In the hour before the collision, controller Fowler had been involved in 416 transmissions with pilots, one every 8.65 seconds.
Feb. 12, 2007
3 min read

Feb. 10 -- An aviation consultant testified Friday that an air-traffic controller's fatigue was a contributing factor in the midair collision that killed radio star Bob Collins and two others seven years ago.

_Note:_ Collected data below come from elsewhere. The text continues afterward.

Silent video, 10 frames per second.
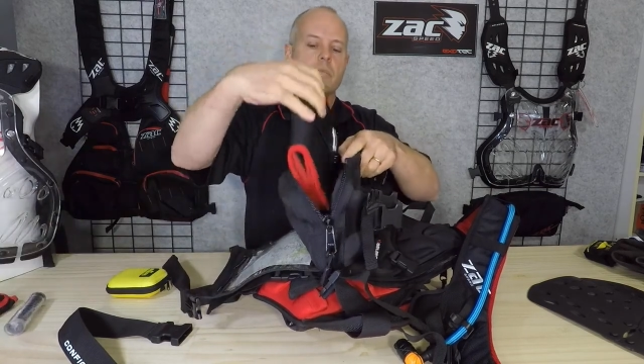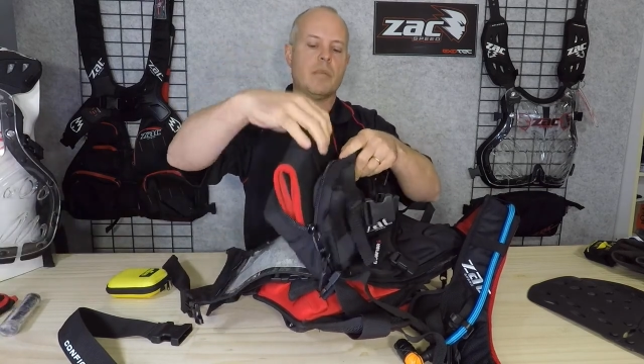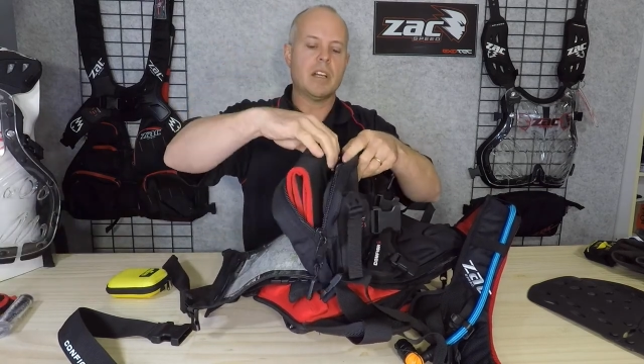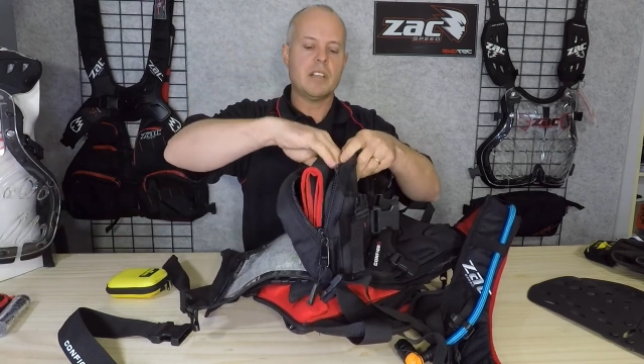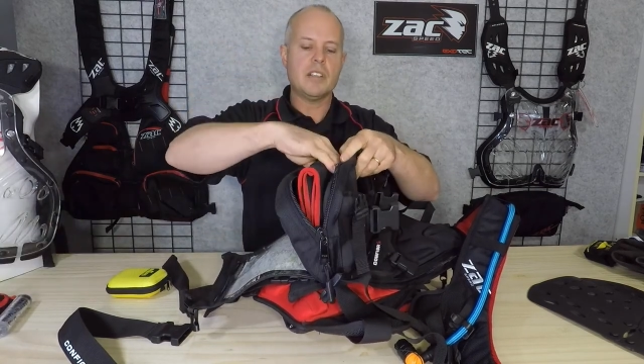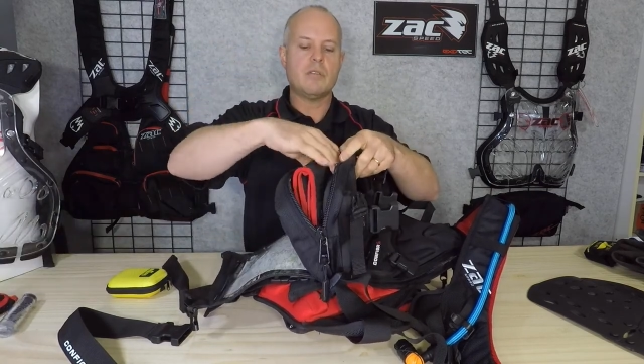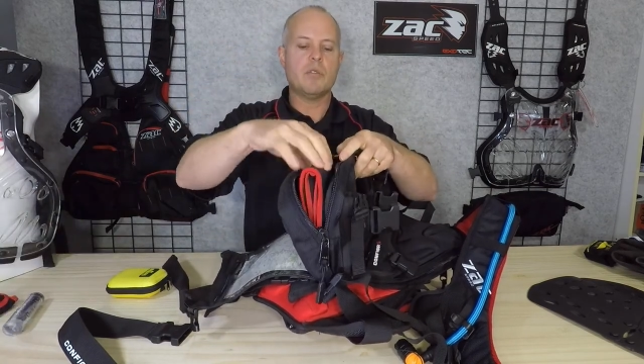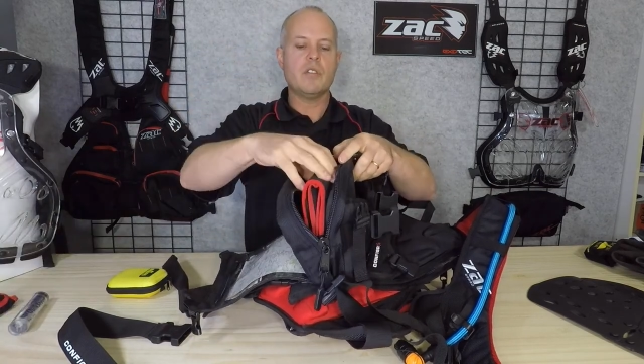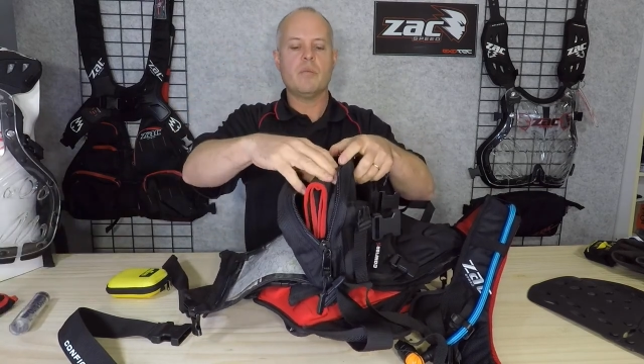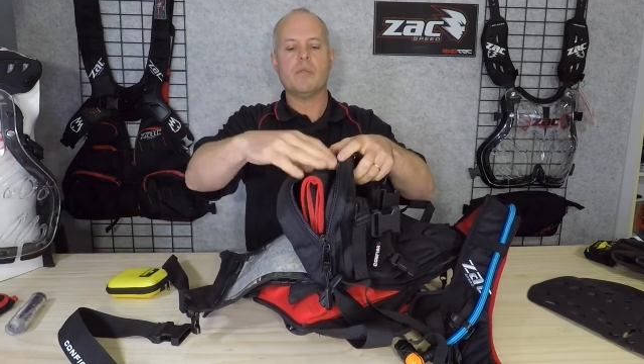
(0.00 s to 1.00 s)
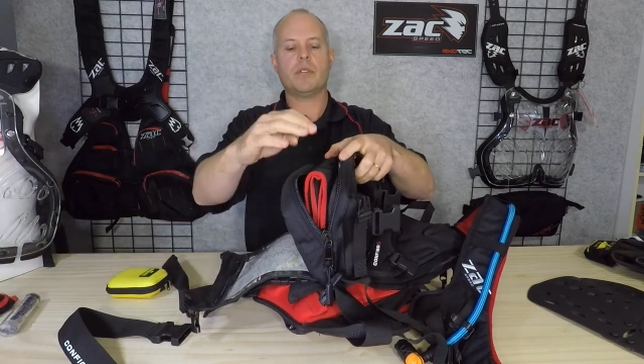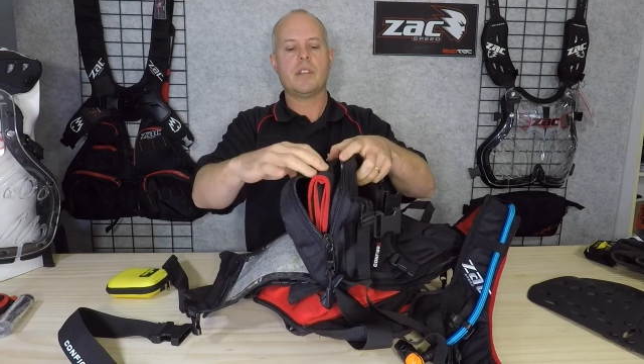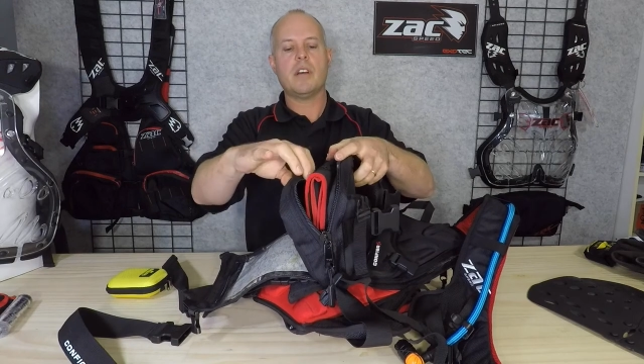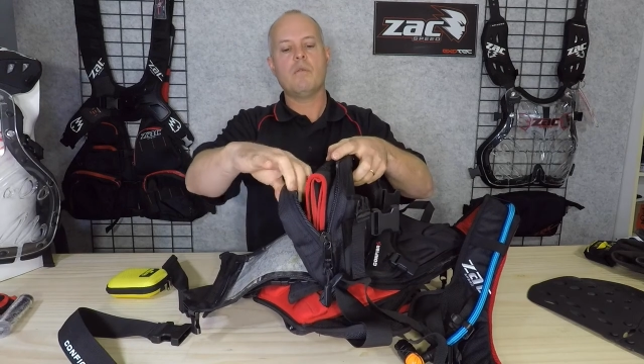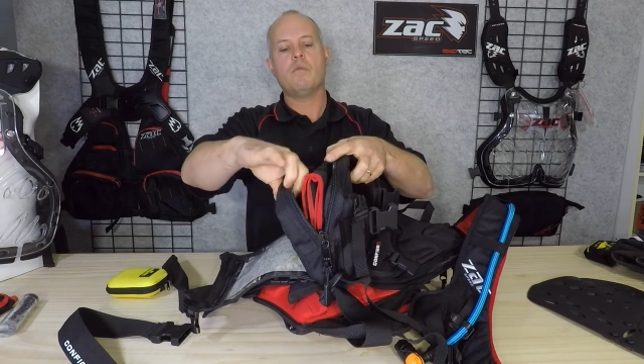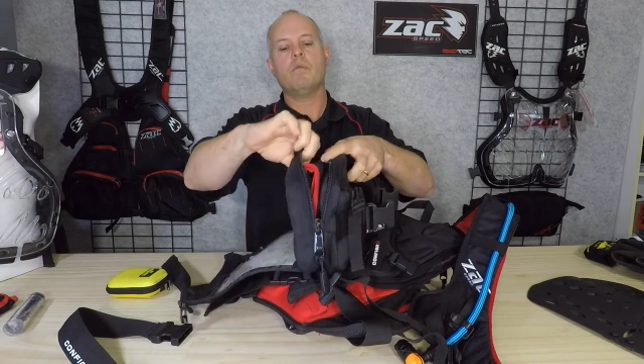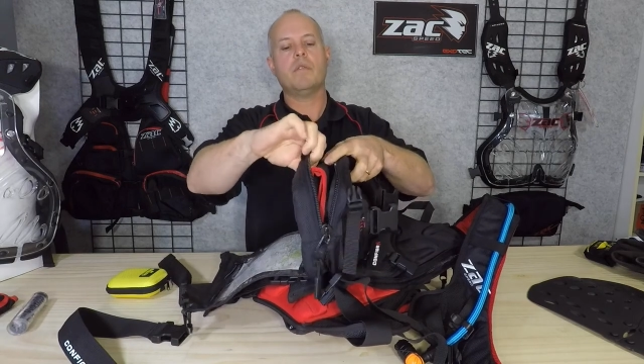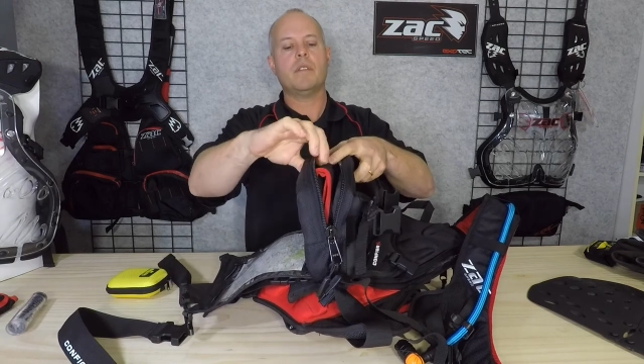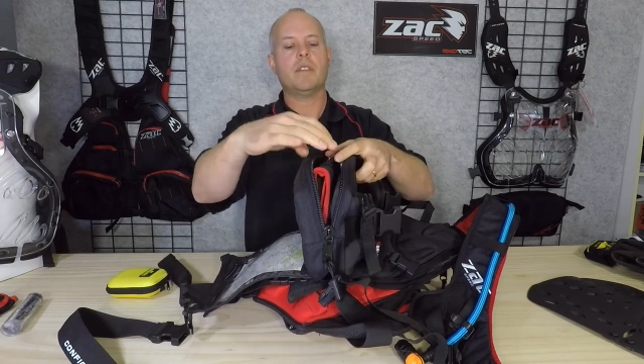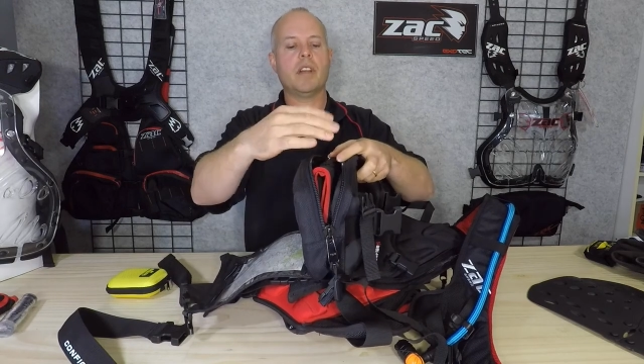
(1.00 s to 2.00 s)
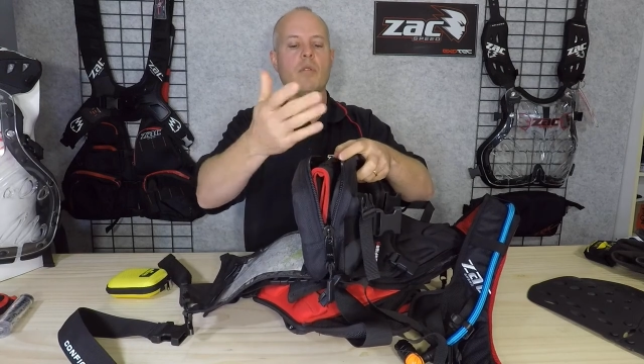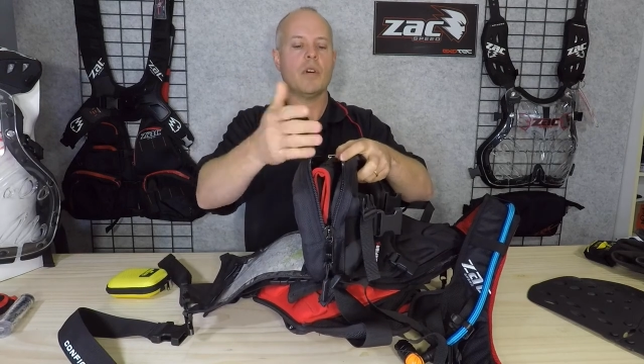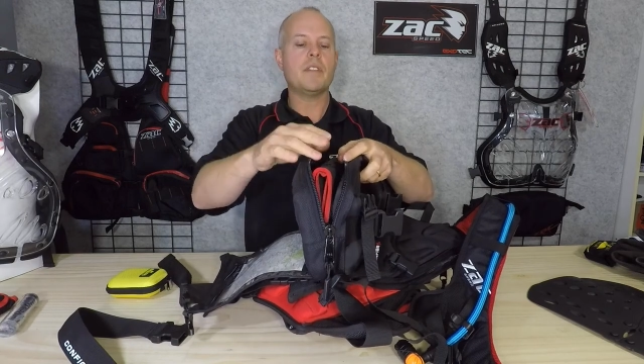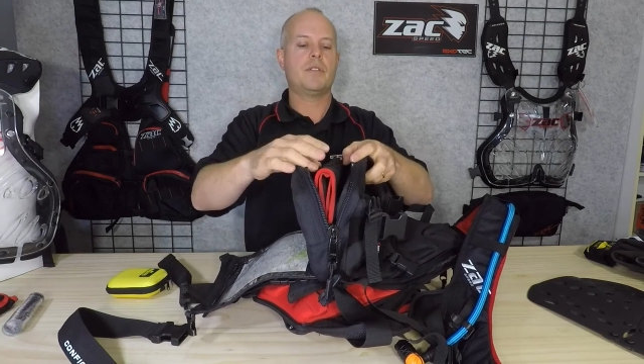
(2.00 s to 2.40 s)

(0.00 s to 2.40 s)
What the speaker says: but it is removable. So if you don't want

At a federal trial stemming from lawsuits over the crash, Farrell Smith, a former Federal Aviation Administration official, said records showed that controller Gregory Fowler worked more than seven hours that day without taking a break.

In the hour before the collision, Fowler had been involved in 416 transmissions with pilots, one every 8.65 seconds, Smith said. "He's vulnerable to fatigue, mental and physical," Smith said of Fowler, whom lawyers for the three victims' families blamed for the collision. "It's critical safety-wise to give them a break, so they're sharp and aware."

Collins had been Chicago's top-ranked morning-radio personality when his Moravan Z242L struck a Cessna 172P flown by student pilot Sharon Hock as the two aircraft approached Waukegan Regional Airport near the lakefront. Collins' plane crashed onto the roof of Midwestern Regional Medical Center, killing him and passenger Herman Luscher, while Hock died when her plane plummeted onto a Zion street.

Paul Pieri, a former flight instructor who witnessed the crash, testified Friday that he had been surprised when Collins' plane passed in front of his shortly before the collision. If Collins had accurately reported his position, Pieri said, "He should have already been past me on final approach" to the airfield.

Justice Department lawyers, representing the FAA at the trial, contend that Collins caused the collision.

William Sullivan Lawrence, an expert pilot who rose to colonel in 26 years in the Marines, testified that neither Collins nor Hock had been negligent.

"I think he did the same thing that 99.9 percent of general-aviation pilots would have done," Lawrence said of Collins. He also credited Hock with doing "a fine job."

Lawrence, who did a test run to try to re-create what the two pilots encountered that day, said they were flying west into the sun under hazy conditions, "the worst of all situations."

Contributing to the accident was that Collins was flying a low-wing plane with poor visibility below him as he descended into the rear of Hock's high-wing plane, Lawrence said.